Over the past 10 years, Kat has launched some of Australia’s ground-breaking programs including: The Emerging Indigenous Executive Leaders Program for Reconciliation Australia; The Indigenous Women’s Leadership Symposium for Women and Leadership Australia; and Politics in Colour at Women for Election Australia.

She has advised over 100 businesses across Australia and the UK and was Business Advisor for PMC (Prime Minister & Cabinet) on the $90m Indigenous Entrepreneurs Fund in 2018-19. Today, Kat is a Director of several Indigenous businesses, a Business Advisor and Consultant to Indigenous companies and holds executive roles with Women and Leadership Australia and Women for Election Australia.

 

Leesa Watego
Managing Director Iscariot Media Pty Ltd
Leesa Watego is passionate about the development of Indigenous business and the Indigenous Business and the Indigenous Chamber of Commerce movement. The Managing Director of Iscariot Media, an agency that focuses on creative Indigenous solutions for small businesses. Leesa works consistently to empower Indigenous communities by developing opportunities within the Indigenous business sector through initiative such as:
• The Critical Classroom – producing Indigenous educational resources
• Deadly Bloggers, the first directory of Aboriginal and Torres Strait Island bloggers
• Dark + Disturbing, an Aboriginal curatorial project.

Leesa was nominated as a Queensland Digital Champion in 2016 and was recently appointed to the inaugural Aboriginal and Torres Strait Islander Business and Innovation Reference Group. Serving a year on the Queensland Government’s Procurement Industry Advisory Group.
“I was an academic, lecturing in Aboriginal Studies, and bringing up a young family,” Leesa says of her journey to becoming an entrepreneur.
“In 2008, I came across the idea of blogs and started my own personal blog, Not Quite Cooked, which was a place for me to just think out loud. It started to attract other Indigenous bloggers and Deadly Bloggers was born.”

Deadly Bloggers is the first and only directory of Aboriginal and Torres Strait Islander bloggers covering everything from design to business, literature to pop culture. It is one of the three brands operating under the umbrella of Iscariot Media, the creative agency founded by Leesa.

 

Michelle Deshong
Managing Director Deshong Consulting
Michelle Deshong draws on her connections to Kuku Yalanji and lives in Townsville, North Queensland. She details the importance of Australian Aboriginal and Torres Strait Islander women and people asserting their traditions and culture through methods of leadership and self-governance. Michelle is recognised globally for her efforts in the gender justice space, transforming gender power relations and norms through her efforts.

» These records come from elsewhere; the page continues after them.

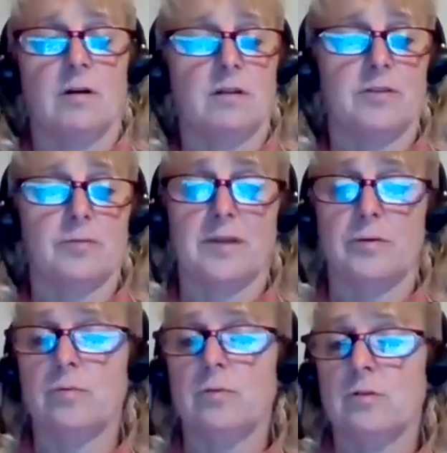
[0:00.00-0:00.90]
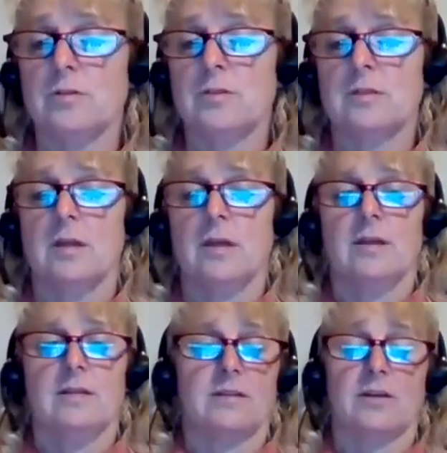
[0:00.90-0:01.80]
All of the renewals,
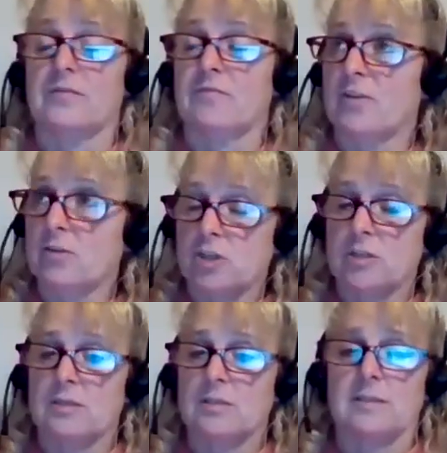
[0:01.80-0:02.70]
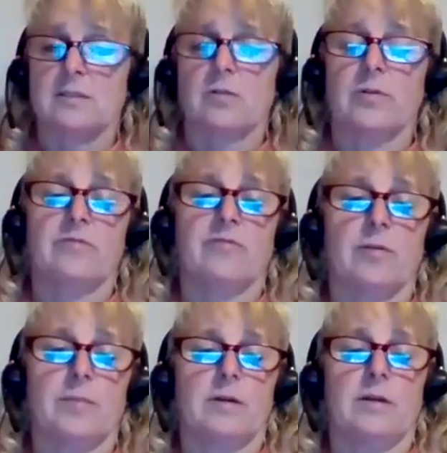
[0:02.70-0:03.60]
the conversions, that's going
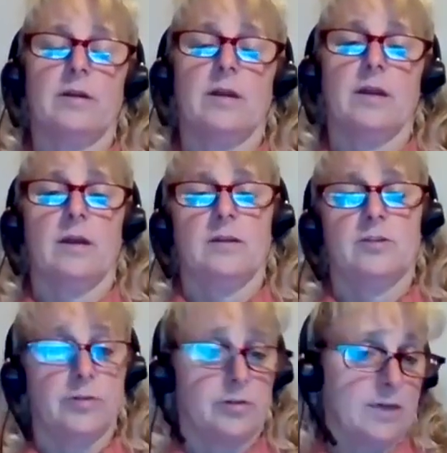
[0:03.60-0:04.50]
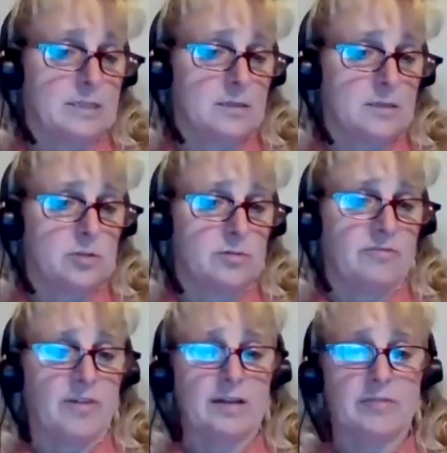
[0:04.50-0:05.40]
from a 2-year license to a
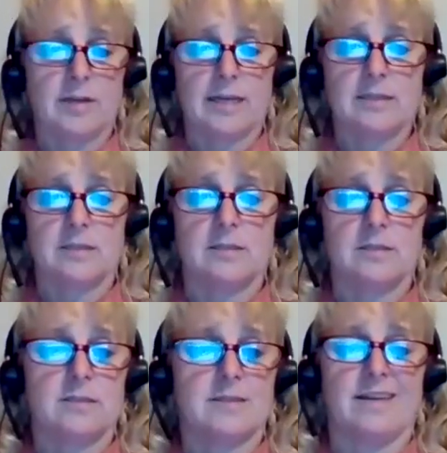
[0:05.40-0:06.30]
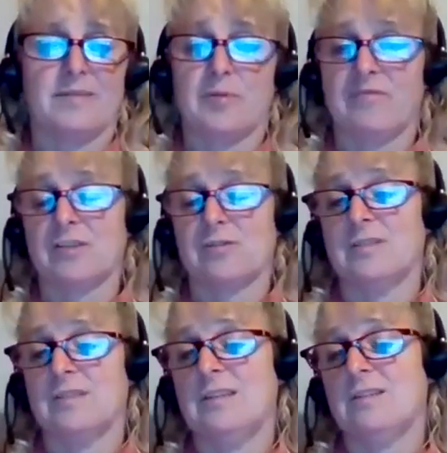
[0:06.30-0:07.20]
5-year license, and
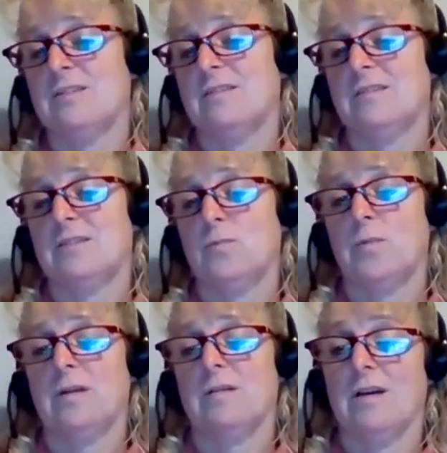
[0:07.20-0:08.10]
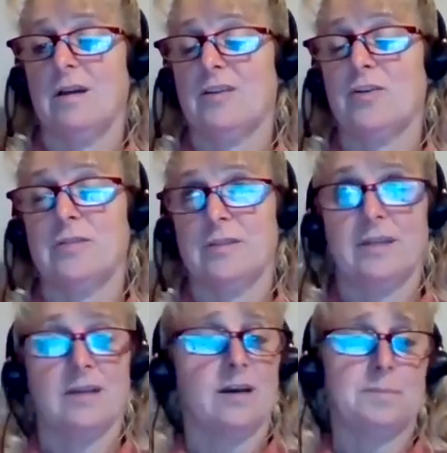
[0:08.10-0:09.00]
professionalization, we are
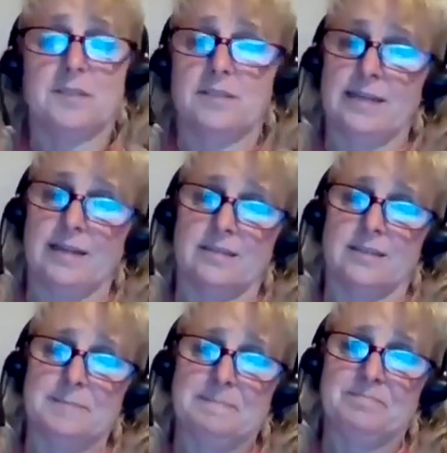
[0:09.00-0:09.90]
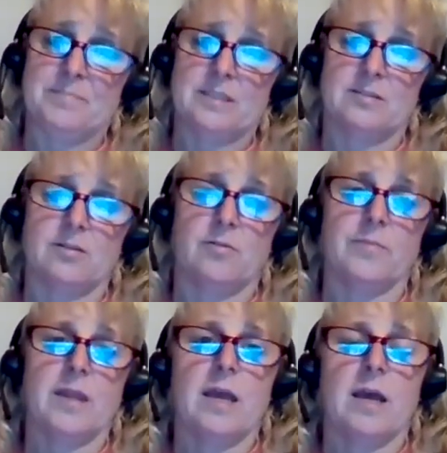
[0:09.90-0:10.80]
currently up to date. So I'm
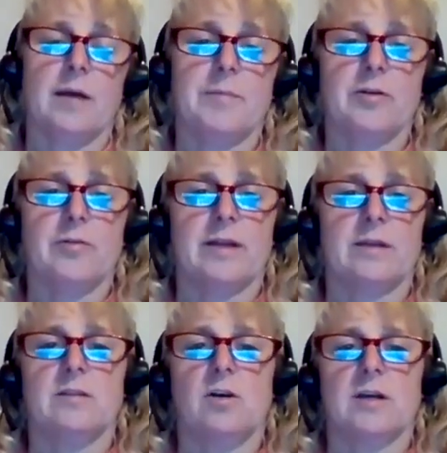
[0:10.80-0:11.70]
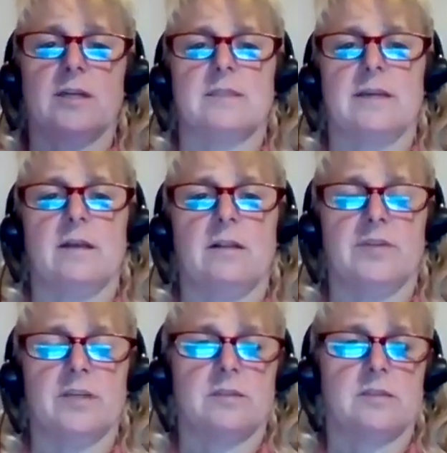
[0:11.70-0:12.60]
going to go ahead and log into
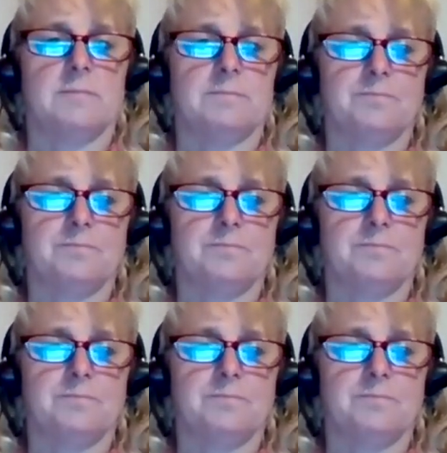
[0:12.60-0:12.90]
LVIS.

Michelle has remained alert to women’s vast and growing achievements, and to women’s progress towards equal participation in society. Michelle has worked with women, nationwide and globally, to raise their voices as active citizens in their own communities, step into leadership roles, and understand how leadership can create sustainable change that promotes women’s rights and gender equality.
Michelle is among a new generation of Indigenous Leaders pushing the boundaries to overcome the hurdles that have long beset Indigenous communities. Michelle has a large body of work in the Government, NGO, and community sectors. She holds several governance positions as well as managing her own consultancy business.

For the past five years, Michelle was the CEO of the Australian Indigenous Governance Institute (AIG) implementing innovative approaches to cultural governance and best practice across the Country and building international collaborations. Michelle has been the lead facilitator for the Straight Talk program through OXFAM for the past 12 years and sees this as a crucial opportunity to position women as political change agents and leaders of their communities and nations.